Which lines in the records below contain the word "frames"? Copy each one.
=== Source data ===
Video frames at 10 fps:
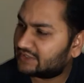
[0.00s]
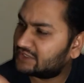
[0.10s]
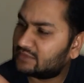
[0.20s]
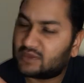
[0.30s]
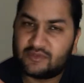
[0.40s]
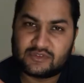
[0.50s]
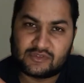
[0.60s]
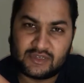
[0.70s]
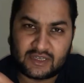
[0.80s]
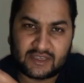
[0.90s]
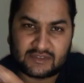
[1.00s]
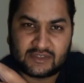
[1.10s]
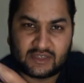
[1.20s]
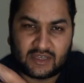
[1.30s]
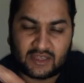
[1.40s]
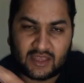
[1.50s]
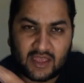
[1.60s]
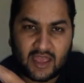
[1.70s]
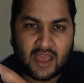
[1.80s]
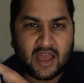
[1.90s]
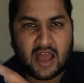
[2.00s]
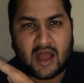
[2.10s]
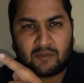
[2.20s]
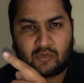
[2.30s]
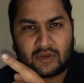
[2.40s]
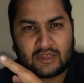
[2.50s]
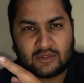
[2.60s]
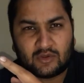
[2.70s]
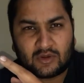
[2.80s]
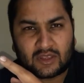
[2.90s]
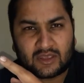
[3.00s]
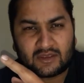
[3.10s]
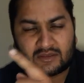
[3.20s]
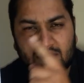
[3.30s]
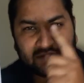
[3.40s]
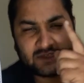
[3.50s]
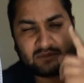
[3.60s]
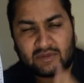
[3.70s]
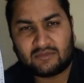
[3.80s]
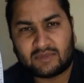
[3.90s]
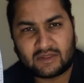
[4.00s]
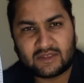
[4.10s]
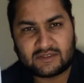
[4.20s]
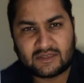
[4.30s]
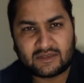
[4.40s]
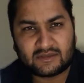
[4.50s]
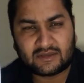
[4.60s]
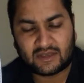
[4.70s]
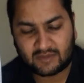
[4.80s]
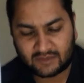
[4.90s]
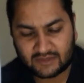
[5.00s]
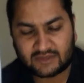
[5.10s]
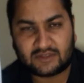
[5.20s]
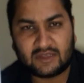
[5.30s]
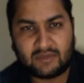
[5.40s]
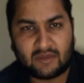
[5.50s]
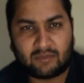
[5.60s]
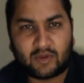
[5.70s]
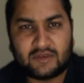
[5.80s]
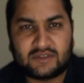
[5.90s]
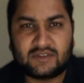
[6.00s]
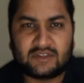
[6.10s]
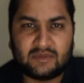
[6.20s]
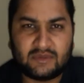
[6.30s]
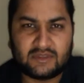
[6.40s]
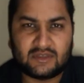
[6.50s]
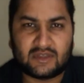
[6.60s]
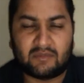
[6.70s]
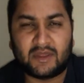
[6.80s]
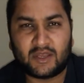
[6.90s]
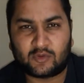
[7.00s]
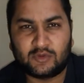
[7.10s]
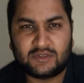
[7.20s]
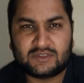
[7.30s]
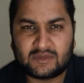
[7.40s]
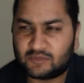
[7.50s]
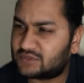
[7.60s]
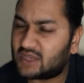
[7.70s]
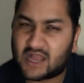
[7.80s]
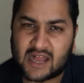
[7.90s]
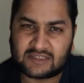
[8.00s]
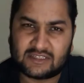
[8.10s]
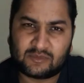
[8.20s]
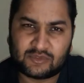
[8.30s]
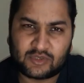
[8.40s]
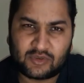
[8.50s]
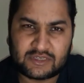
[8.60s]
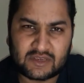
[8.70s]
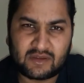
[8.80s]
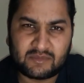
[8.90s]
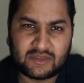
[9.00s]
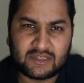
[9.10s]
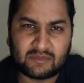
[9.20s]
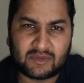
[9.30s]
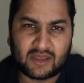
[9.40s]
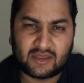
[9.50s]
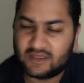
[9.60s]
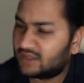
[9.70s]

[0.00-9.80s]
हज़ार बाईस यूनिट कैसे जलाई आप पूरे इंदौर के किसी भी बंदे से आपके जितने भी एम्प्लॉयज़ हैं जितने भी इंजीनियर मैंने खुद इनसे पूछा आज तक मुझे कोई जवाब नहीं दे पाया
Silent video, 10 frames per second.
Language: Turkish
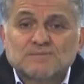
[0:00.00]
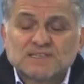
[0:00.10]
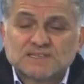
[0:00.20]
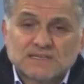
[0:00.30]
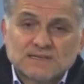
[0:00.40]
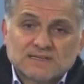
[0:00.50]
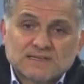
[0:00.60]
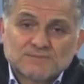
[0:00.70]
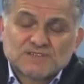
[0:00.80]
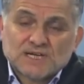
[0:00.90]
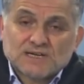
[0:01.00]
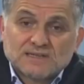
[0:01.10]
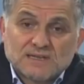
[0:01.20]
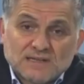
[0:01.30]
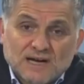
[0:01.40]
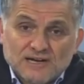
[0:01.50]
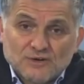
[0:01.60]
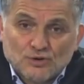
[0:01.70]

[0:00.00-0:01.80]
başkaları da bir şekilde dahil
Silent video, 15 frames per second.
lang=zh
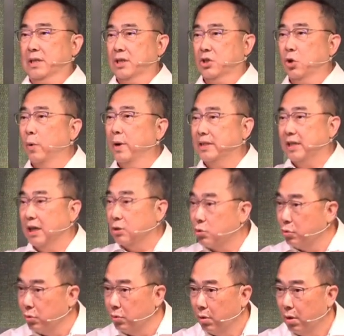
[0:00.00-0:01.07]
子就会结
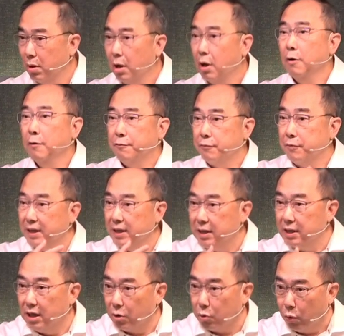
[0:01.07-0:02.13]
出福
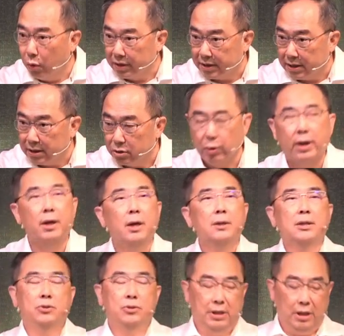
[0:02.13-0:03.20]
音的果子，所以
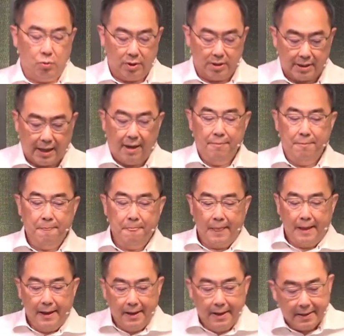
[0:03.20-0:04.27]
这就结果子。好，
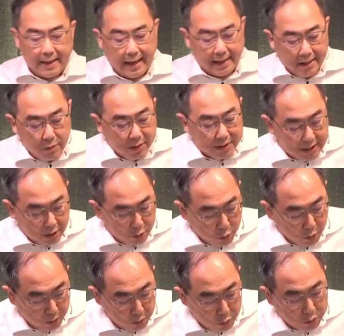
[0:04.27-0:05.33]
那因为这个
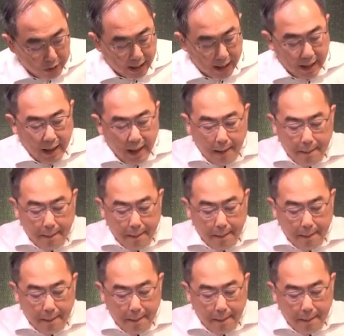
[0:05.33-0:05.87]
缘故呢，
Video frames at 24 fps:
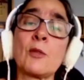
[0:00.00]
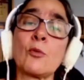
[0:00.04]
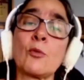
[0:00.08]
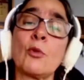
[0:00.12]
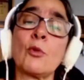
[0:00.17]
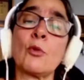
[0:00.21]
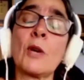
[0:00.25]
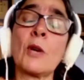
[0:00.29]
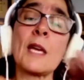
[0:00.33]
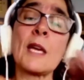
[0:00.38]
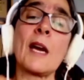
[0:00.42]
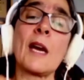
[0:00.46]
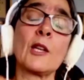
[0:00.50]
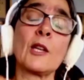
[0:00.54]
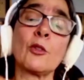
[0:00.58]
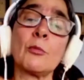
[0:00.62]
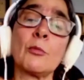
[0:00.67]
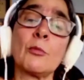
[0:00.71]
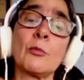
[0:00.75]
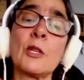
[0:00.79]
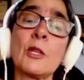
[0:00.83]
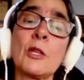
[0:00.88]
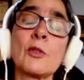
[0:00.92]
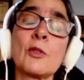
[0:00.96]
Mas o Rei
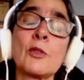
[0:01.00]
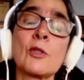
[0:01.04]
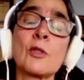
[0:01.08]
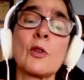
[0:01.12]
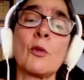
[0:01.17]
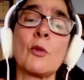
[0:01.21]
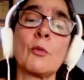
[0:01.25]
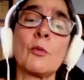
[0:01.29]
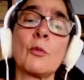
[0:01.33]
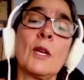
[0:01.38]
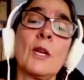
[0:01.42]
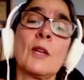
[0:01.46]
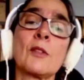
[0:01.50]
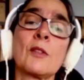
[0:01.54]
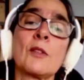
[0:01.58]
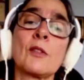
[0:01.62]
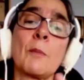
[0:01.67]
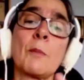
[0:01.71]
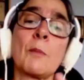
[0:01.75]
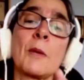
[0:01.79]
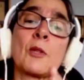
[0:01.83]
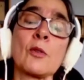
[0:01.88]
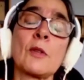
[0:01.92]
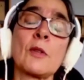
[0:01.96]
Rainha do Rio são,
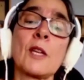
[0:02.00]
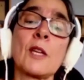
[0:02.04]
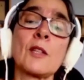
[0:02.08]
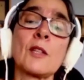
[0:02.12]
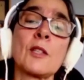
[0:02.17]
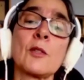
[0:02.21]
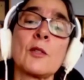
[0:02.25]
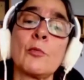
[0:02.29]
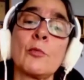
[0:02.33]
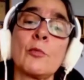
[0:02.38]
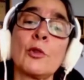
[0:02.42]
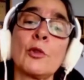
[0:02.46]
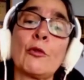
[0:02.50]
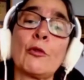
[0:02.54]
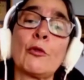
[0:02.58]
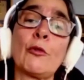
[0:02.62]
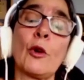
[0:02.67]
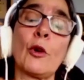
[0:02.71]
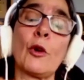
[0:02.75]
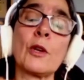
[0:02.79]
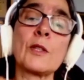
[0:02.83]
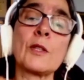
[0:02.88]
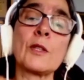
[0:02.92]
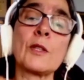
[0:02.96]
são personagens muito
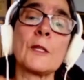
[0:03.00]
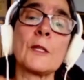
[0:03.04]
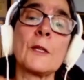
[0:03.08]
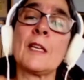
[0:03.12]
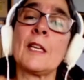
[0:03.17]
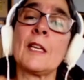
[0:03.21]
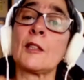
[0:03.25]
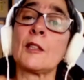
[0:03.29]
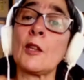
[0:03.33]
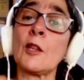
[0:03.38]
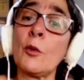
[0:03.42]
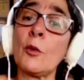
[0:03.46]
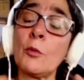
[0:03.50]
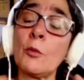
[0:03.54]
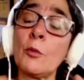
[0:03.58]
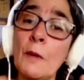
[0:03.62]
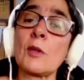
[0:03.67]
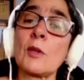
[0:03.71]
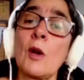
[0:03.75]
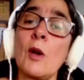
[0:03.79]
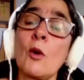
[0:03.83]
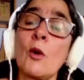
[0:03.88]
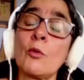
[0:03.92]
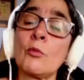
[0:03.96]
fortes. Então, em
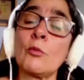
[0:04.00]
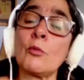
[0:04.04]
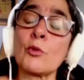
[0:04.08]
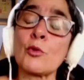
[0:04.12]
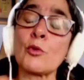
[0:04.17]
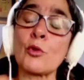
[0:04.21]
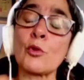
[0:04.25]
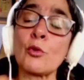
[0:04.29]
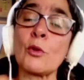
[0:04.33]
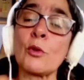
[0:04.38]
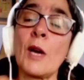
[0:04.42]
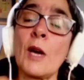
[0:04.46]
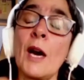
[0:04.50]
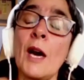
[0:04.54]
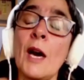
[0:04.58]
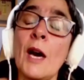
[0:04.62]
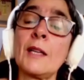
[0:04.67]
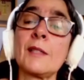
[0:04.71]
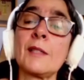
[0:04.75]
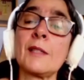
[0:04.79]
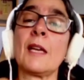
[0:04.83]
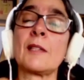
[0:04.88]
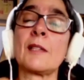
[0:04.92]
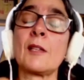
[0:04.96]
alguns
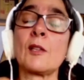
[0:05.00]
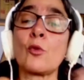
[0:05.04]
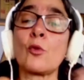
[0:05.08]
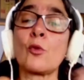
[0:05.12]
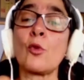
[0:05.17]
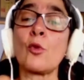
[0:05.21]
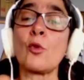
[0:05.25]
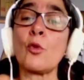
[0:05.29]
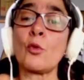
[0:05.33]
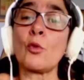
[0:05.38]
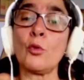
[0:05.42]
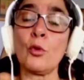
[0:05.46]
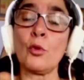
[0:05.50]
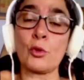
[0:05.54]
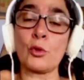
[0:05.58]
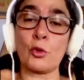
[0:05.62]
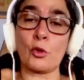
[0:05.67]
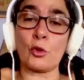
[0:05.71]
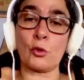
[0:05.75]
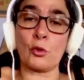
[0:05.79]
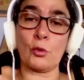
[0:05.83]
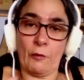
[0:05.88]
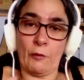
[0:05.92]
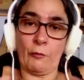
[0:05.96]
lugares, esses
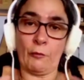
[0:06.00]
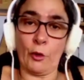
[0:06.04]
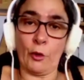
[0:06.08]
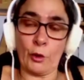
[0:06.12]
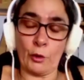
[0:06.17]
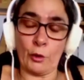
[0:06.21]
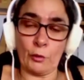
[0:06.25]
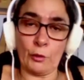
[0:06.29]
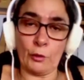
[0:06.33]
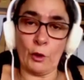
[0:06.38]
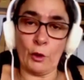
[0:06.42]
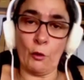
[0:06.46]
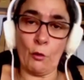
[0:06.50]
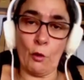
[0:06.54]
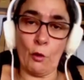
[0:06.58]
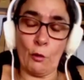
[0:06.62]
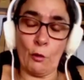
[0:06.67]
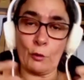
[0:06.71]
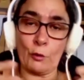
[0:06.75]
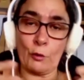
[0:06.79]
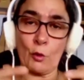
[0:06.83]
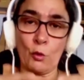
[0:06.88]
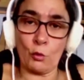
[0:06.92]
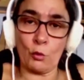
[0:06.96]
concursos foram. Não houve
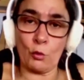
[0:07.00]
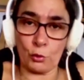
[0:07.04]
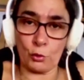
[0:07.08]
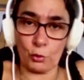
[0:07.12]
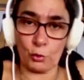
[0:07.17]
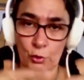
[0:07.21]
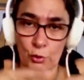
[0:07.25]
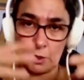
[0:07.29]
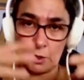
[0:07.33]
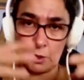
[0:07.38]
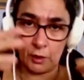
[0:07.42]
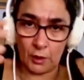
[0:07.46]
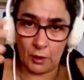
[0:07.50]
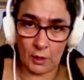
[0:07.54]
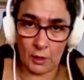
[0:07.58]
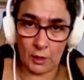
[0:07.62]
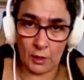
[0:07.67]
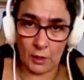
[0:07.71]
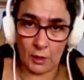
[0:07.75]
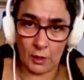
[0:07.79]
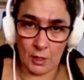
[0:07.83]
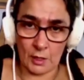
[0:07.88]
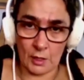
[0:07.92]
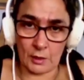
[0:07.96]
concursos de
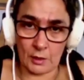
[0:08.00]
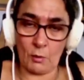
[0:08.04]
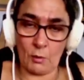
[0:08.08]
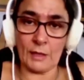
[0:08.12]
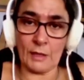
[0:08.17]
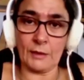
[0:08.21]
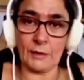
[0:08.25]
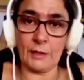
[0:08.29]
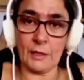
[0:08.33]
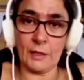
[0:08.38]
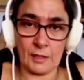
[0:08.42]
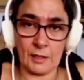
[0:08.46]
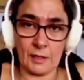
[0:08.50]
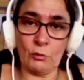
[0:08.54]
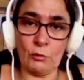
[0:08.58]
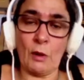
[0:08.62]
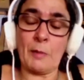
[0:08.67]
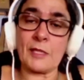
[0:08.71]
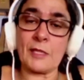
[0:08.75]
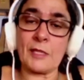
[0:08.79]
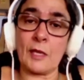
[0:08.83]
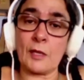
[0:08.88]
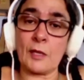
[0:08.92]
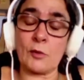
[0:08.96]
de quadrilhas de uma
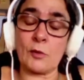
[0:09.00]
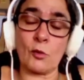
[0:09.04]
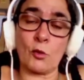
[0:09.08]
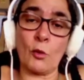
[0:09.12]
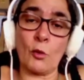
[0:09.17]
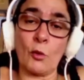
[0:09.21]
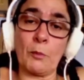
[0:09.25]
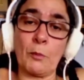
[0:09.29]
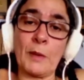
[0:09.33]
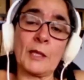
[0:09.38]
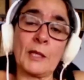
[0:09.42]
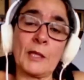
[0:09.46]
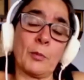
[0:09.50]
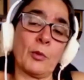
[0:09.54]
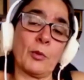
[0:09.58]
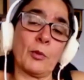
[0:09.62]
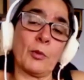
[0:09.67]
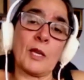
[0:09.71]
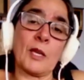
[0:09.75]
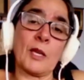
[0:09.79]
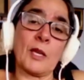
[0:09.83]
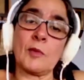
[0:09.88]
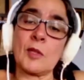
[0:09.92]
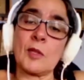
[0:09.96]
apresentação completa,
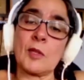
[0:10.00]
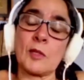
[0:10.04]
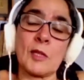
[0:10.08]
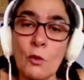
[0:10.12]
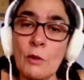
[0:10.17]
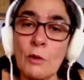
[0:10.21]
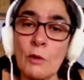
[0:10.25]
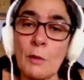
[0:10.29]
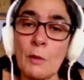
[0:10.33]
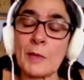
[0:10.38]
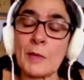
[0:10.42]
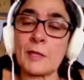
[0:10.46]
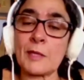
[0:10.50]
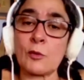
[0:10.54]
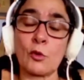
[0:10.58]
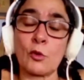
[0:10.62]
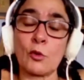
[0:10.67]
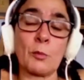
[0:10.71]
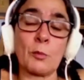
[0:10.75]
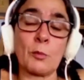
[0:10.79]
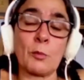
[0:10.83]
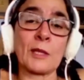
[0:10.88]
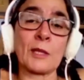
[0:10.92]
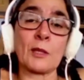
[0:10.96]
porque às vezes uma apresentação
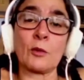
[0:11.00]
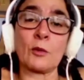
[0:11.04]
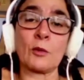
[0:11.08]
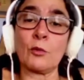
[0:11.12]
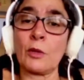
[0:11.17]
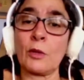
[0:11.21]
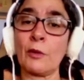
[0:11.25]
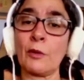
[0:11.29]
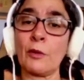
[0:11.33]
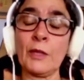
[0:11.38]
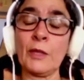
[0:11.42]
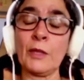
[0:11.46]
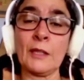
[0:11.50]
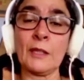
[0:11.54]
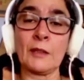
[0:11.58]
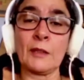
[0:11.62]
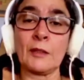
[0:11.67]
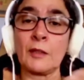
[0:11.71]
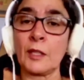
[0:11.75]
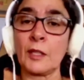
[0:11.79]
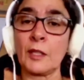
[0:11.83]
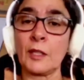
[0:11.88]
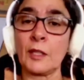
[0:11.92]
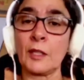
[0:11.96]
completa dura 20,
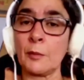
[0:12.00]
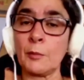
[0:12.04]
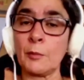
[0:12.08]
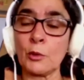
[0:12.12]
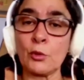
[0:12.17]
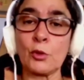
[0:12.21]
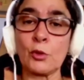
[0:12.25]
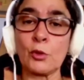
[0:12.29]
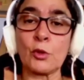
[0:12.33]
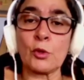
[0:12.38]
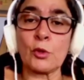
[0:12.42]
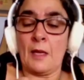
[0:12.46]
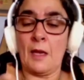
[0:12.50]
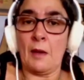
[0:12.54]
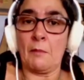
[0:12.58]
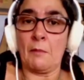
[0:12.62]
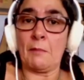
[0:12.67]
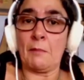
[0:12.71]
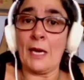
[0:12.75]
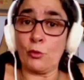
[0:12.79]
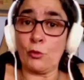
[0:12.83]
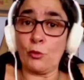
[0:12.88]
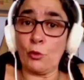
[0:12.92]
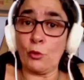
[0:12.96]
30 minutos,
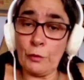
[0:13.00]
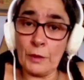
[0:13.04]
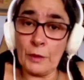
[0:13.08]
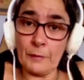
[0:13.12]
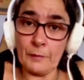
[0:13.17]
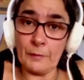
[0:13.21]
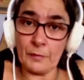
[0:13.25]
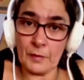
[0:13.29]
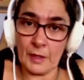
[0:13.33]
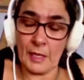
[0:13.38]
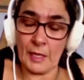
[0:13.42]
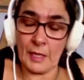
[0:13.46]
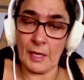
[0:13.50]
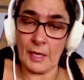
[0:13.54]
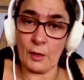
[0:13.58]
mas houve é,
===
Final answer.
Video frames at 10 fps:
Silent video, 10 frames per second.
Silent video, 15 frames per second.
Video frames at 24 fps:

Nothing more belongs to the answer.